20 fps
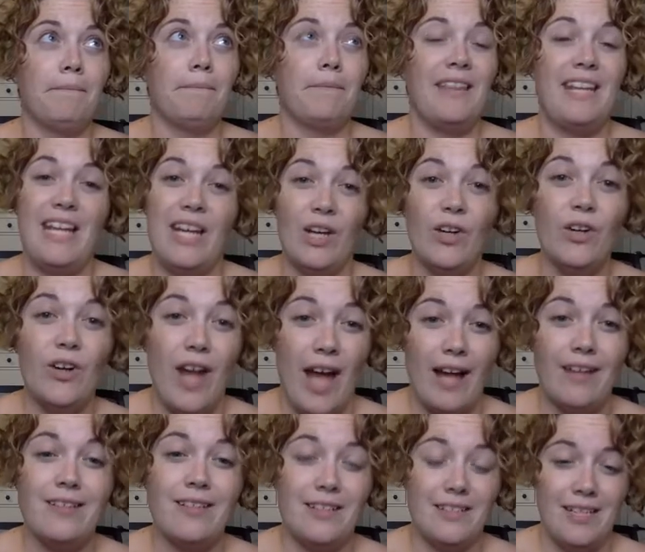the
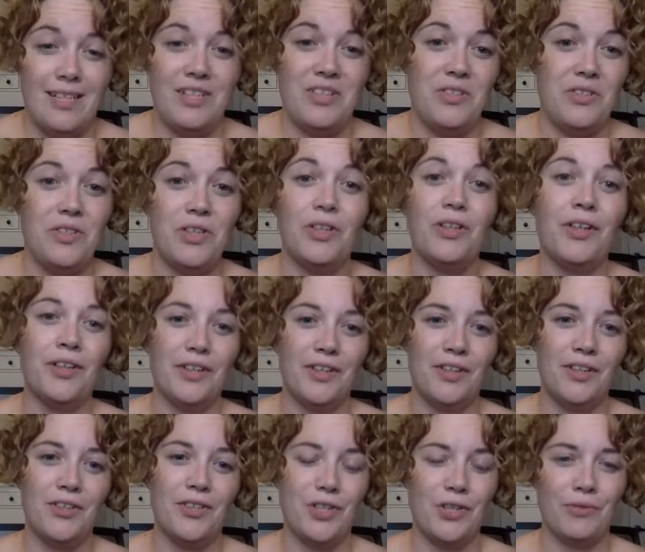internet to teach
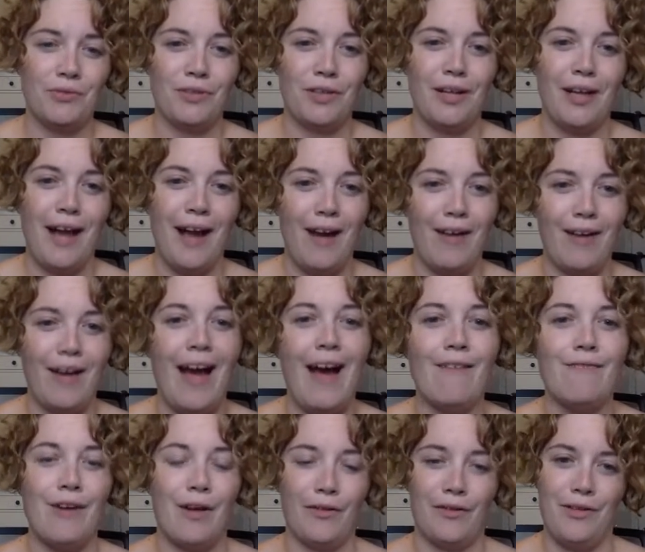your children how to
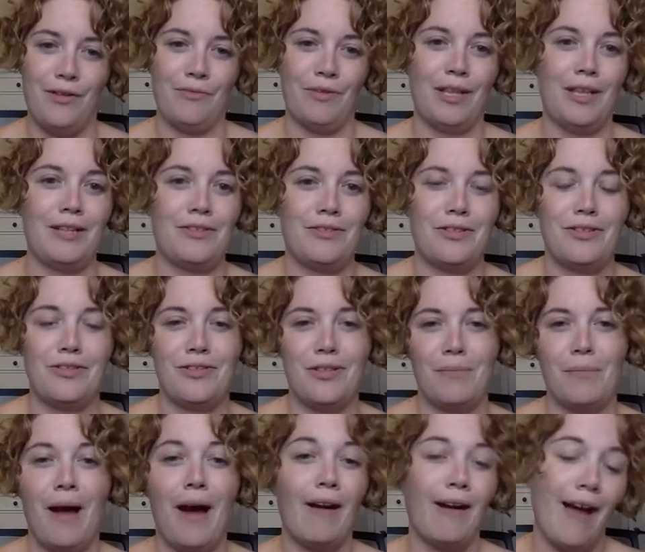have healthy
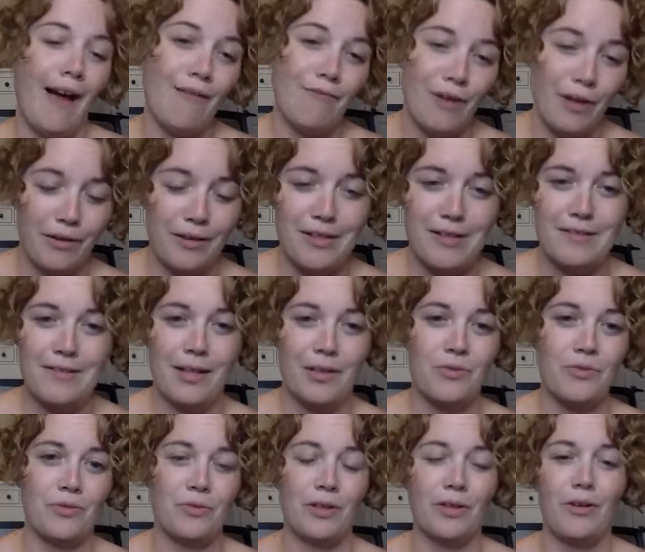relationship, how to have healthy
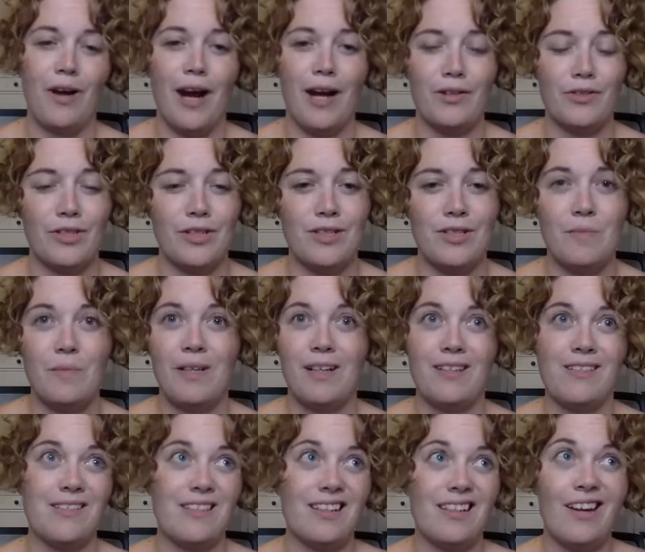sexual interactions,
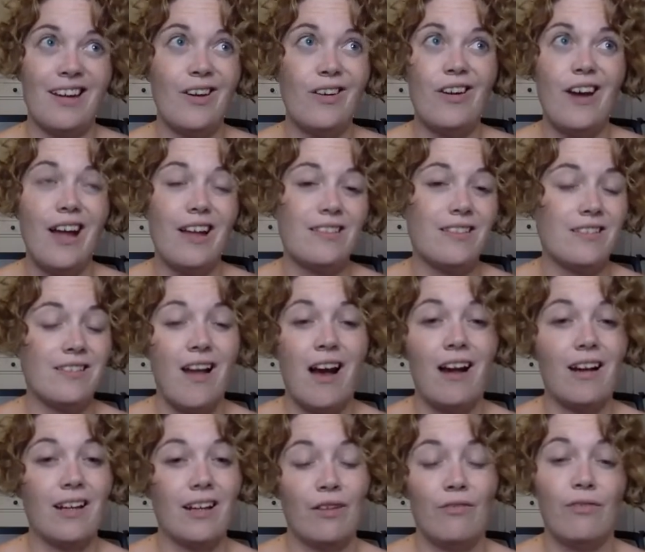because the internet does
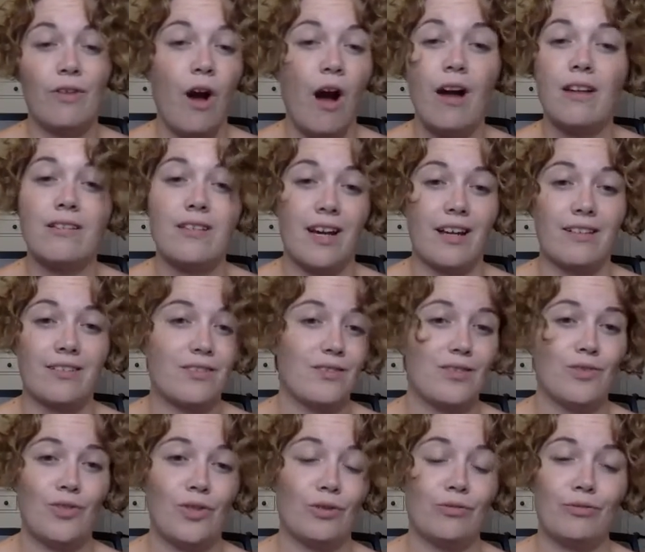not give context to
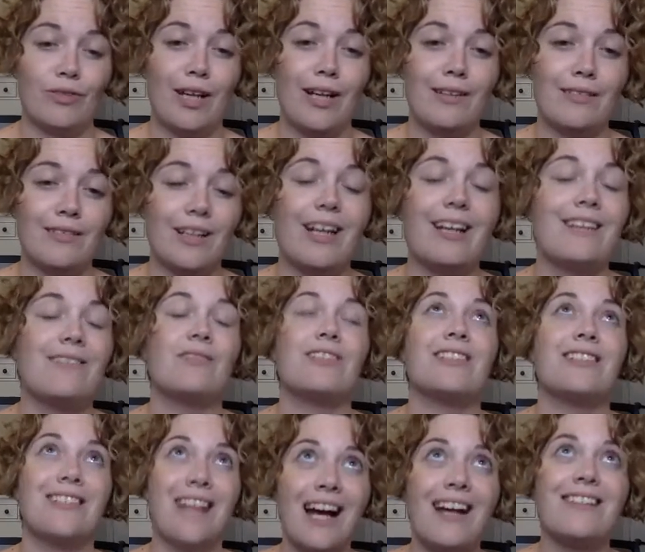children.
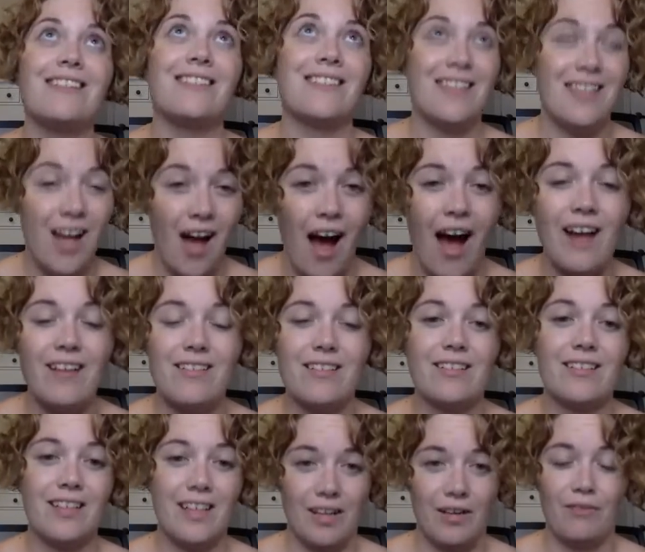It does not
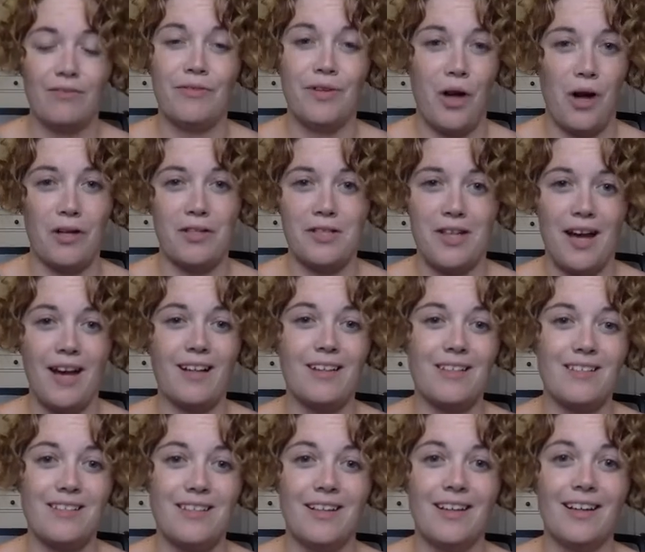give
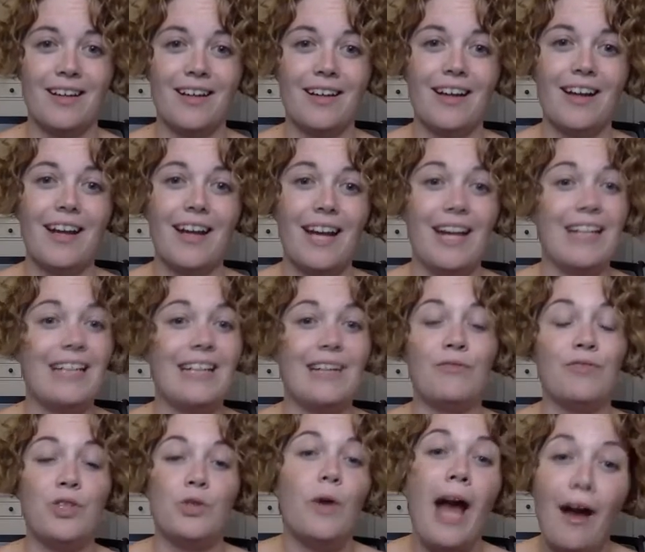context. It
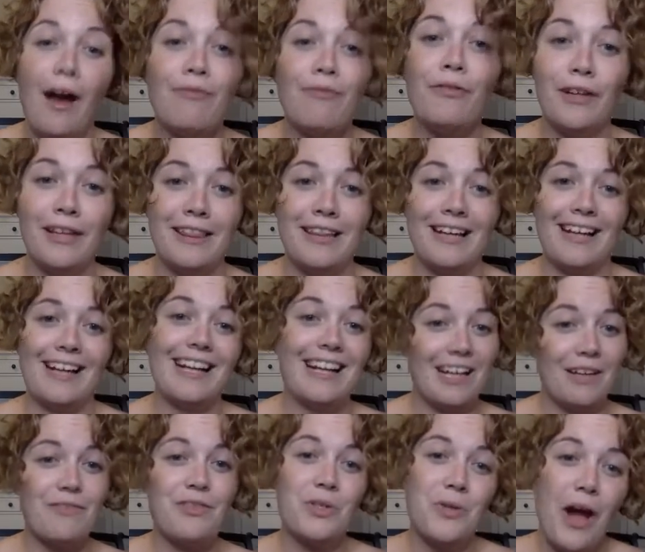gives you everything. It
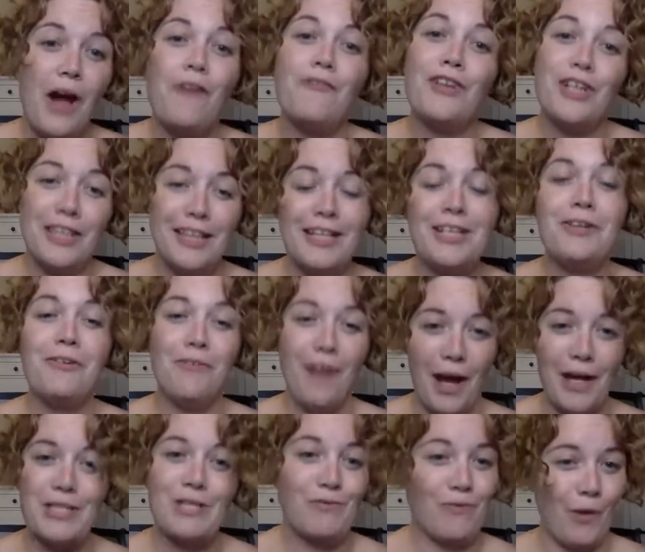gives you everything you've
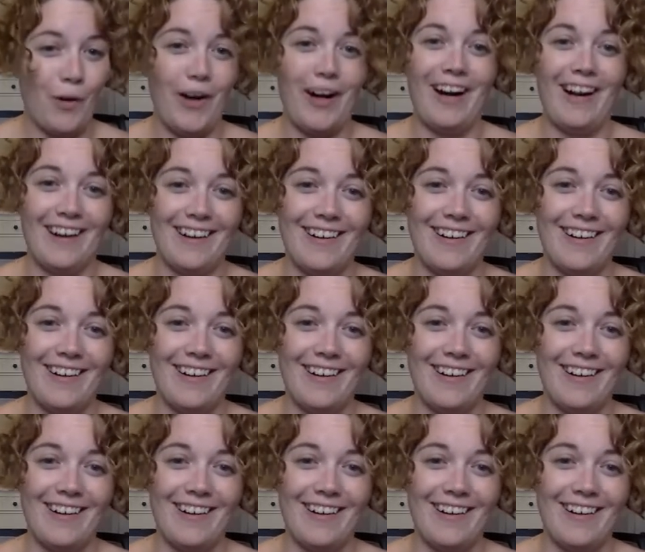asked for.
____
What the task requires: Without carrying over any picture, write out the entries above once more, exactly.

Answer box:
20 fps
the
internet to teach
your children how to
have healthy
relationship, how to have healthy
sexual interactions,
because the internet does
not give context to
children.
It does not
give
context. It
gives you everything. It
gives you everything you've
asked for.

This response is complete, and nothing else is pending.